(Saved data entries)
---------------
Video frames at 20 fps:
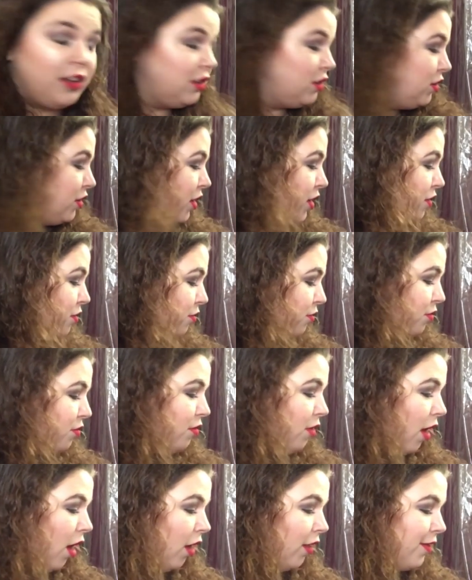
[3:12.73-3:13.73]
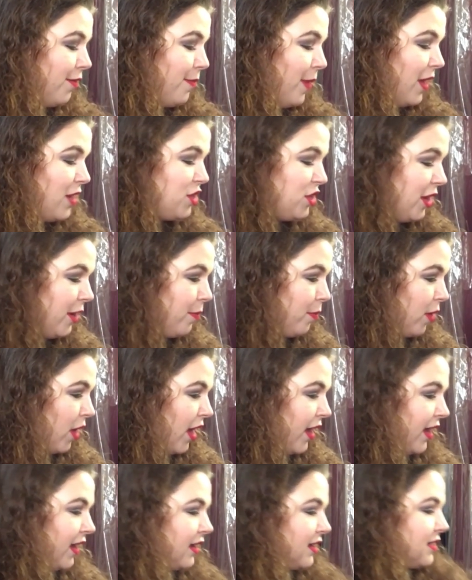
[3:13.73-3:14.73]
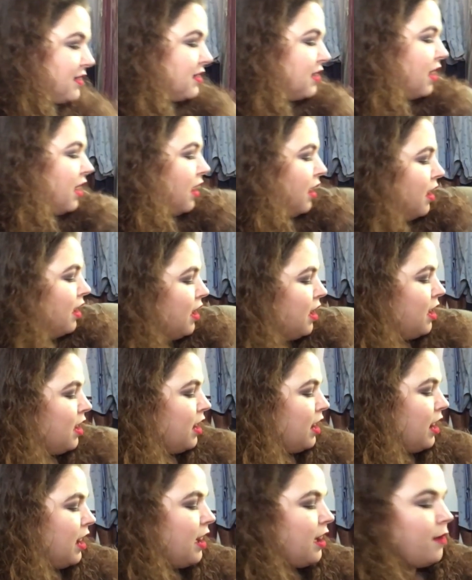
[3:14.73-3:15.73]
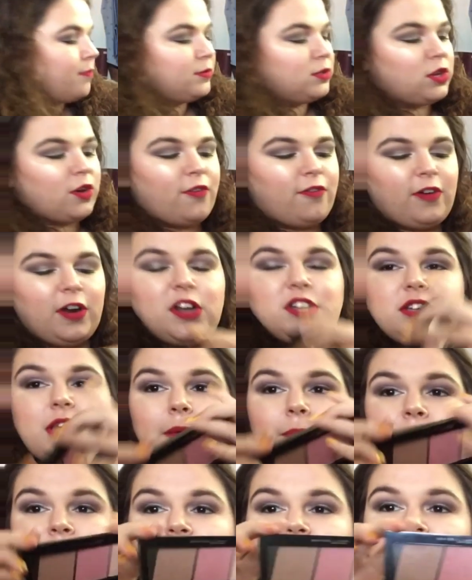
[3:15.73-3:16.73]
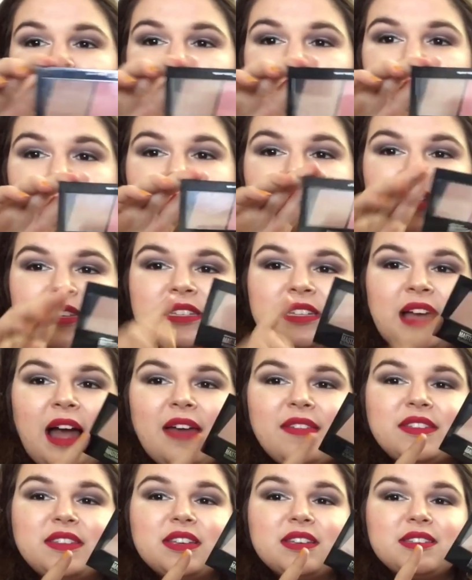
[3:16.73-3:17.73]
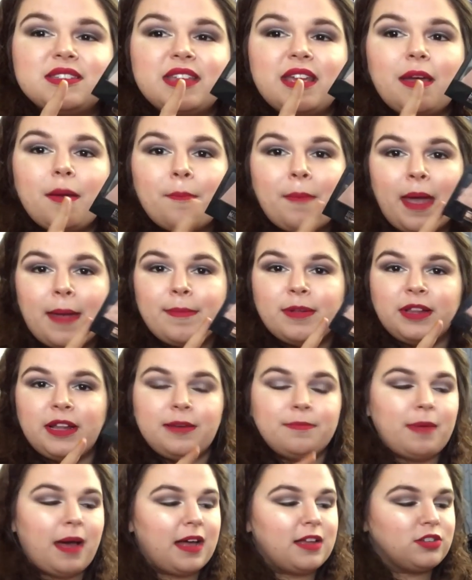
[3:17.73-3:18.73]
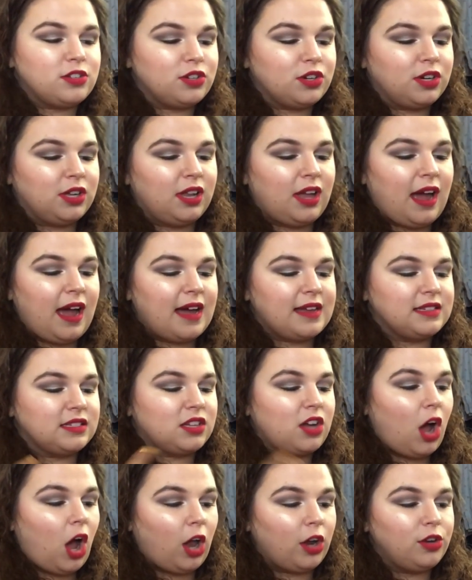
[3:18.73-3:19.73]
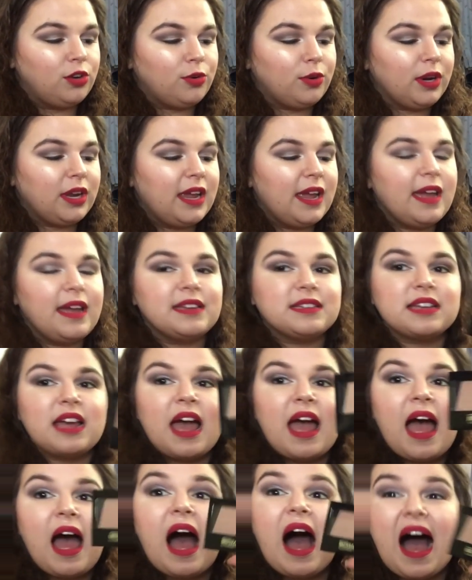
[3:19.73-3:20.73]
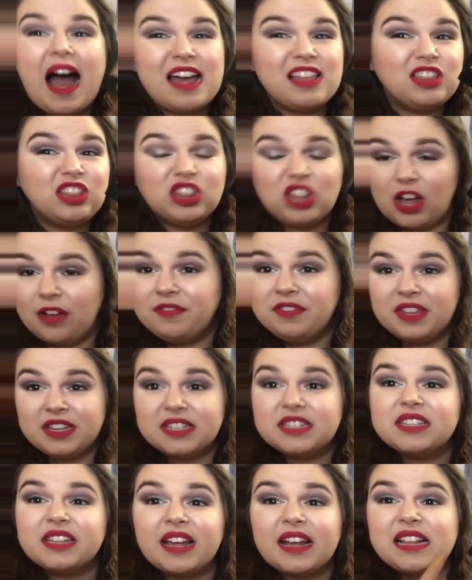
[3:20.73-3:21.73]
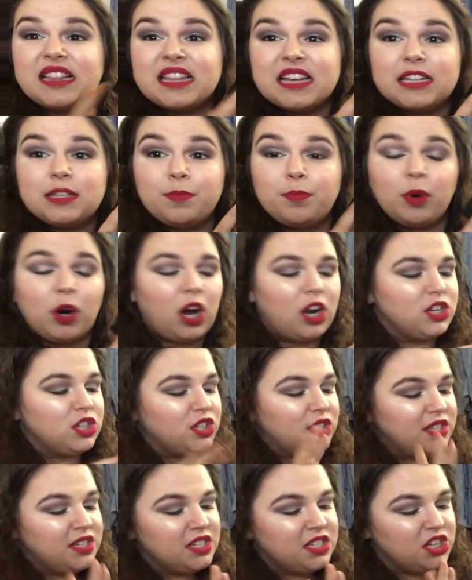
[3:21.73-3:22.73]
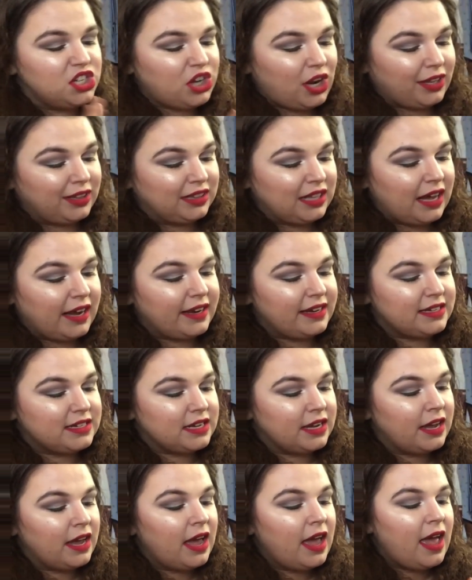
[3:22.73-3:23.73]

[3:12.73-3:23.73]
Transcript: looking through all of my cheek products. So, first I'm going to grab this guy. This is the Maybelline Masterclass Contour Kit. I love this thing. This bronzer, this is the shade Light.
---------------
**TASK ITEM:** Leave the pictures out and reproduce each record exactly as written.

**ANSWER BELOW:**
Video frames at 20 fps:
[3:12.73-3:13.73]
[3:13.73-3:14.73]
[3:14.73-3:15.73]
[3:15.73-3:16.73]
[3:16.73-3:17.73]
[3:17.73-3:18.73]
[3:18.73-3:19.73]
[3:19.73-3:20.73]
[3:20.73-3:21.73]
[3:21.73-3:22.73]
[3:22.73-3:23.73]

[3:12.73-3:23.73]
Transcript: looking through all of my cheek products. So, first I'm going to grab this guy. This is the Maybelline Masterclass Contour Kit. I love this thing. This bronzer, this is the shade Light.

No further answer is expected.